Monday, September 19, 2011

Nature and creativity

We had snow overnight in the mountains--at least higher up than where we are.  The effect is to outline the striations on the rock.  Driving to and from Canmore (where I go to a comforting little Communitea Cafe to get a people-watching fix and to check out Knit and Caboodle to see if I can't tempt myself with something), you get a more fluid sense of the mountains than you do from a townsite or a place like the Banff Centre where buildings keep getting in the way.  I find I simply can't imagine the force that led to the Rocky Mountains uplift millions of years ago.  But snow on the mountains makes something of their structure clearer to me.

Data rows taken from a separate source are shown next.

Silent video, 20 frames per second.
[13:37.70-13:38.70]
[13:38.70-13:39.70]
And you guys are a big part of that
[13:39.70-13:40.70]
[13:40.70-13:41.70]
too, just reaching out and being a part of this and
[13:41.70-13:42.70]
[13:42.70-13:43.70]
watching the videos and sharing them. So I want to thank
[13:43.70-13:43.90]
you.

Today I had to go into Banff for groceries.  It's Saturday, and people are out and about in spite of the relative cold and rain that fell from time to time.  You don't come into the mountains for the comfort, I thought to myself.  You come to be awed, to experience the sublime, and maybe you can do that even better a little cold.  While I've worked this afternoon, rain has fallen on y wooden roof, even while the sun was shining.

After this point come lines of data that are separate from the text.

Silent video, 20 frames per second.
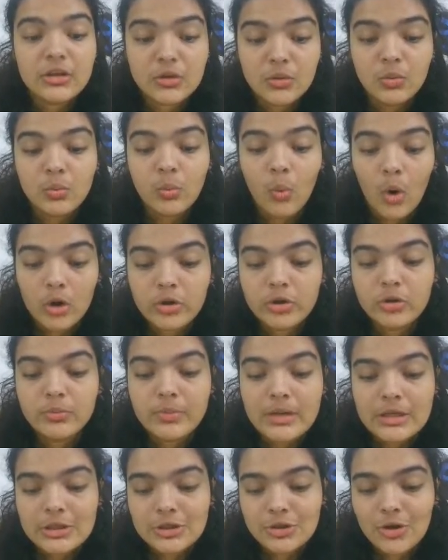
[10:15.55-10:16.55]
You want to
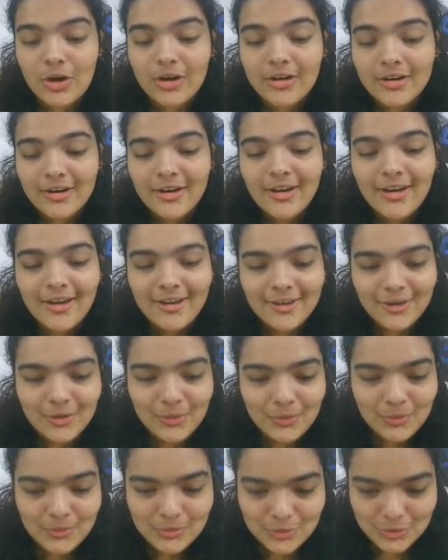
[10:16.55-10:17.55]
make sure
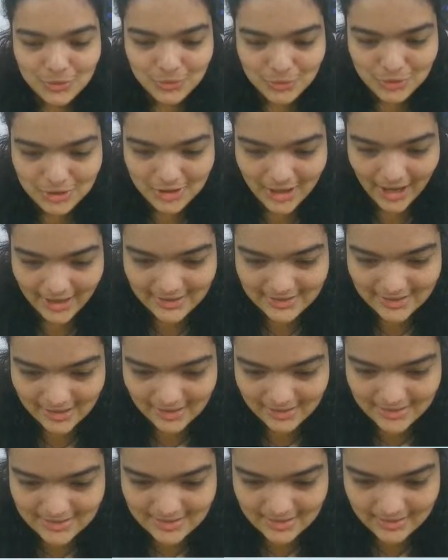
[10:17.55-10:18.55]
you choose the right
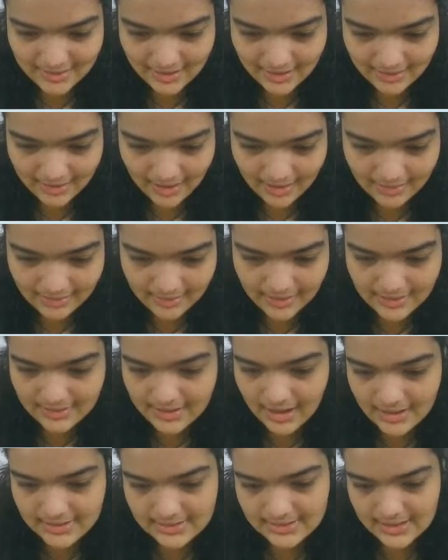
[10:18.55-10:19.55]
colors, and it
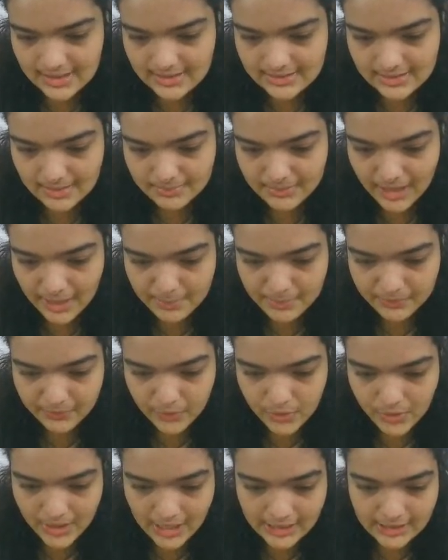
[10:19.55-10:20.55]
does take some time before
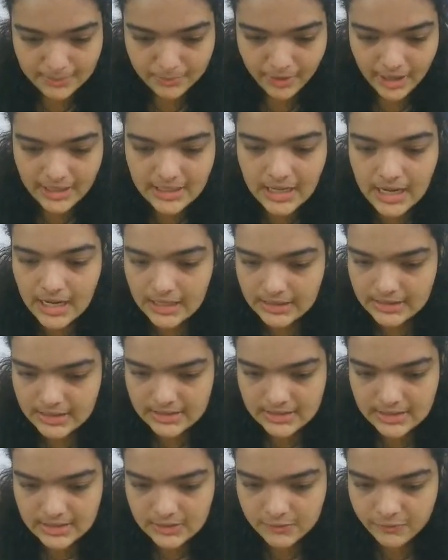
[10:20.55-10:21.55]
you get them right.
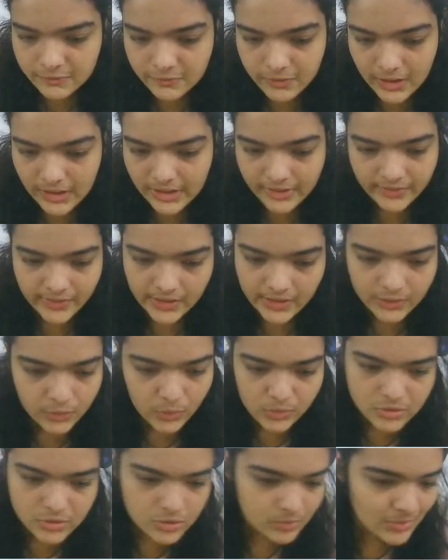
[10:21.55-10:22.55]
This is really
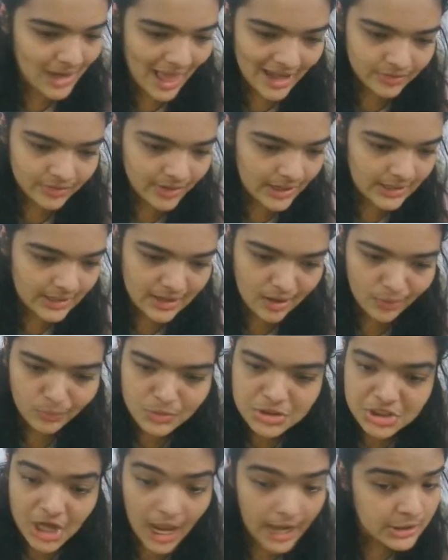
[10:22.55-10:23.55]
close to black right now,
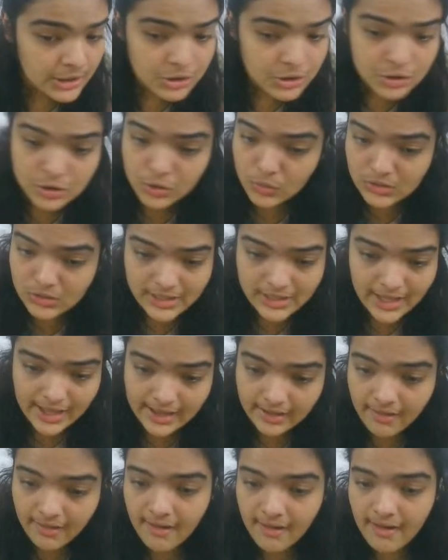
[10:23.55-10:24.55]
which I don't
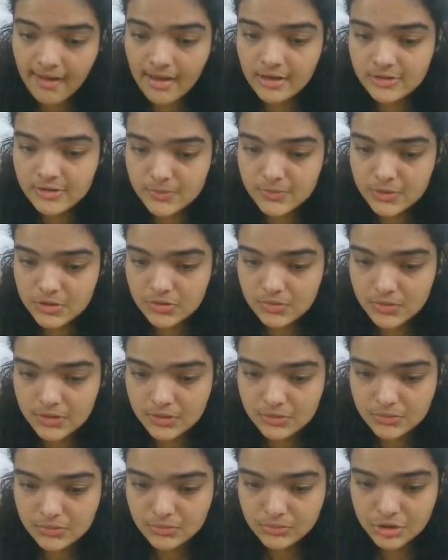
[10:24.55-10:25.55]
like, so I'm just going
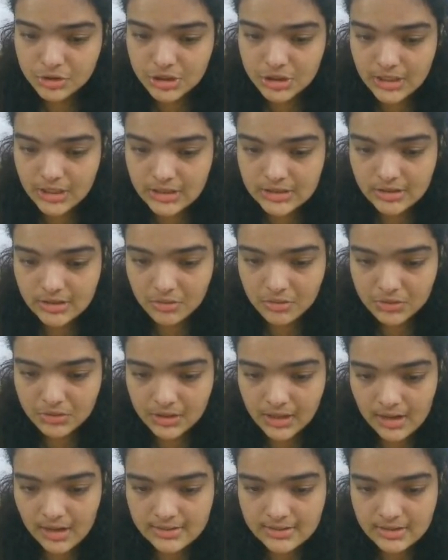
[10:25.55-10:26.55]
to change around the
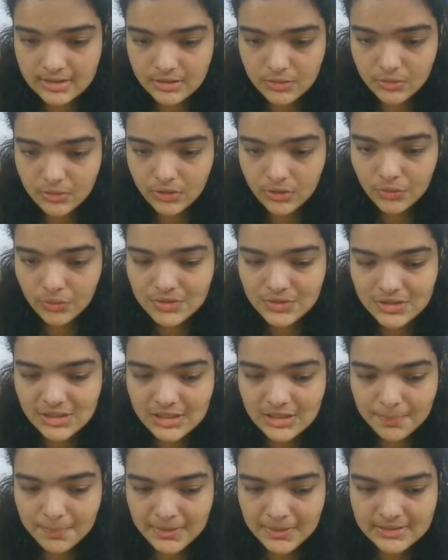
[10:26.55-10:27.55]
colors, and you see
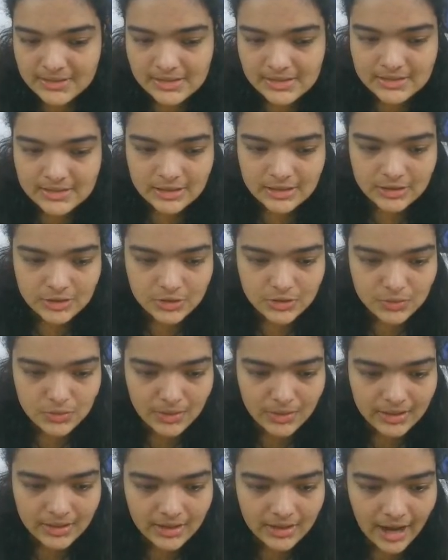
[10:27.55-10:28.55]
the pixels here, so you
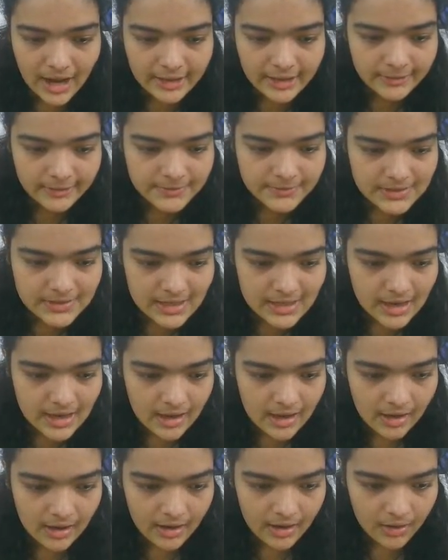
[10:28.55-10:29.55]
can kind of see
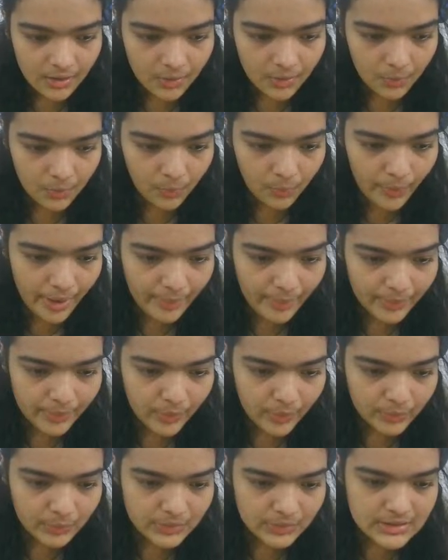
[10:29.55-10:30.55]
where we're
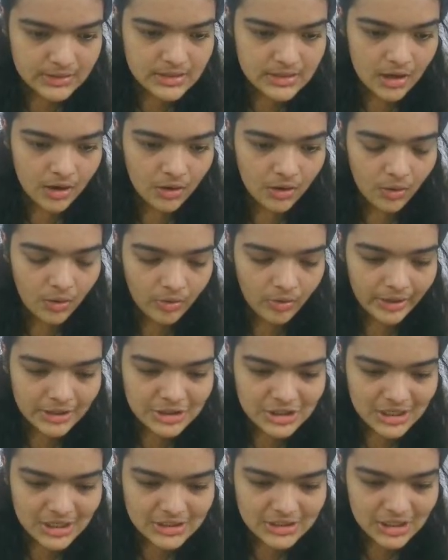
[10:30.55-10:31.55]
going with this. All right,
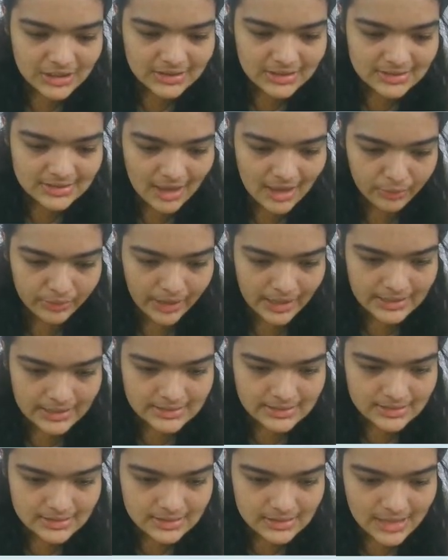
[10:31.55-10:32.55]
check this out, guys.
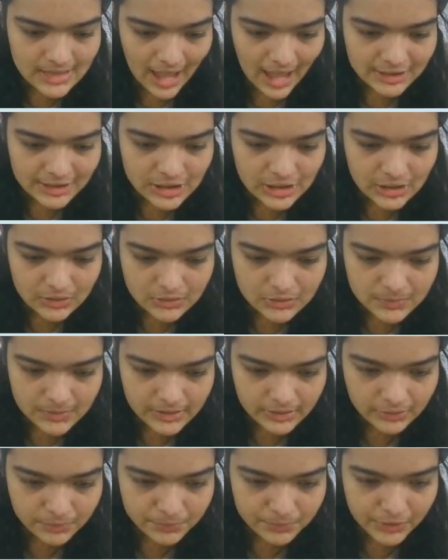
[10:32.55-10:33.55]
This actually looks
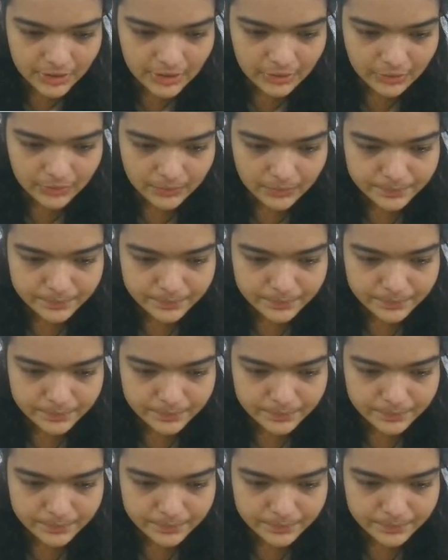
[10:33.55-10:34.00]
pretty good.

For some reason, as I walked through the rain this morning to my cabin, I thought of the childhood game, "rock, paper, scissors."  The clouds have veiled the mountains.  We don't think about these towering erruptions of earth that are millions of years old being erased by anything, but the clouds can do it very softly.  The woods beyond the window where I work are very still, but their colours are heightened and deepened by the rain.

I've been thinking about why we come to nature for "retreats."  Who goes to NYC for a writer's retreat?  You might well go there for inspiration and for ideas, but you go to Yaddo or Emma Lake or Banff to get the work done, to go beyond the draft you scribbled on the back of your boarding pass.

The slightest thing delights me here.  My pine marten, whose dark glossy fur moves like water over the fallen logs.  A small flock of juncos yesterday.  Sometimes the wind is even higher than the mountains, and a birch outside my window winks its yellow-tinged leaves. My friend Katherine Arbuthnott says that nature provides "soft fascination" that tickles our attention but doesn't grab it by the throat.   Woolgathering, my daughter would say.

So I'm going to hunker down with one of her very urban photographs and write another poem.